You carried my 18th century gear inside, jam packed around the chairs and cabinets. You took the wild mudslide through Belle Grove after the rain and missed all the killer trees. You toted the gear in the utility trailer after I bought that, and we were both relieved that it was no longer stuffed inside. But you wished the trailer had auxilliary brakes, I'm sure. We went to Eastern Rendezvous in Pennsylvania, in Ohio, in West Virginia. After the West Virginia one, you got new rotors. Sorry about that mountain!
We went to OVPR many times, and to the girls' house for Christmas, and to Roger & Mitch's for party.

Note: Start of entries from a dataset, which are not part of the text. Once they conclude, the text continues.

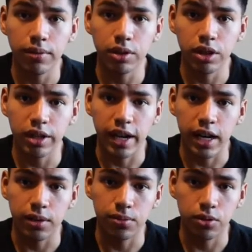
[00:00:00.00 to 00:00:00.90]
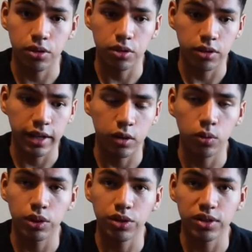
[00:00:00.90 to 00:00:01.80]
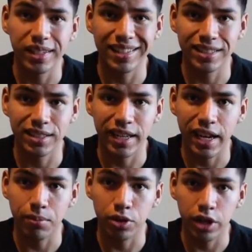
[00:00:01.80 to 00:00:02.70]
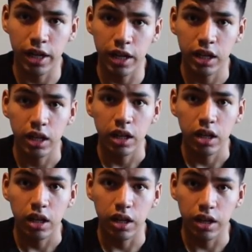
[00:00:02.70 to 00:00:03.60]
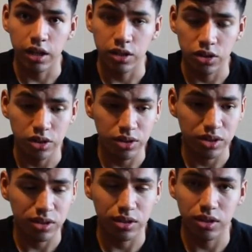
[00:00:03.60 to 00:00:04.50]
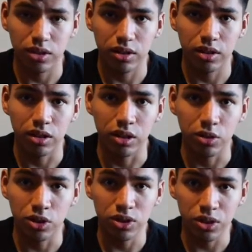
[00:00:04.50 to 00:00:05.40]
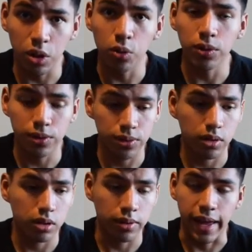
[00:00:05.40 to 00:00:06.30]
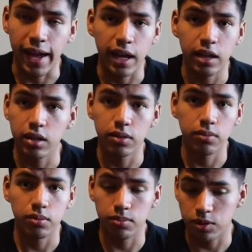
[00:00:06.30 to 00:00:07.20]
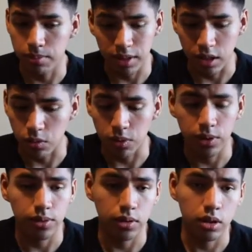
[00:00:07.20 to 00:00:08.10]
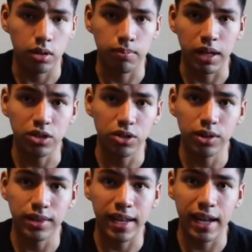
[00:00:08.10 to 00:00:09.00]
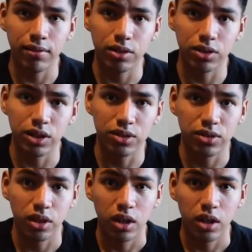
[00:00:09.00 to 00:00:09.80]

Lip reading: have a good eye for what looks like a scam or not, just go with that to begin with. Make sure that they have at least,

We went to the Coffee Cup Campers campouts. We visited Marsha in Tennessee and went to the bluegrass mexican restaurant in Cosby. Sometimes we'd take a week and just go, like the penny walk I read of as a child, wherever the wind blew us. We went to the Indian convention in Cherokee, and the campout in the spring - twice! How you struggled to get over the Eastern divide with your coil wire burnt! And to the garage in Swannanoa where we'd been before and knew we could get help.
In between, you waited patiently beneath the maple tree in Danny's yard. You took me up to the Izaak Walton campground when the housey thing was too much for me, and we hung out together in the campground and made music.
And then, you made it possible for me to do the work I do now. You and I went all over North Carolina, Virginia, and even into Maryland, to do resets. Remember when you needed a new ignition module on the way home from New Market - we sat by the side of the road for so long waiting for the tow truck, but it was OK - you're a motorhome so I had all I needed for the hours. It was the only time you ever broke down on a work trip. You've been my home, my friend, my comfort, and we've had lots of adventures together. So it is with wistful sadness that I clear out my things. I drag my feet on the chores of cleaning out, hanging for sale signs, etc. Truly, the new motorhome is very nice, and I'm excited to move in - but we don't yet have history together.
I fully expected to be driving you 'til you were all wore out and used up. Since Grandfather put the next one in my life sooner, I can only figure that there is someone waiting for you. It is my hope that person will be as fond of you as I have been and that you will get to travel all of your remaining days. Thank you, Dodge Lodge, for sharing my road for a while.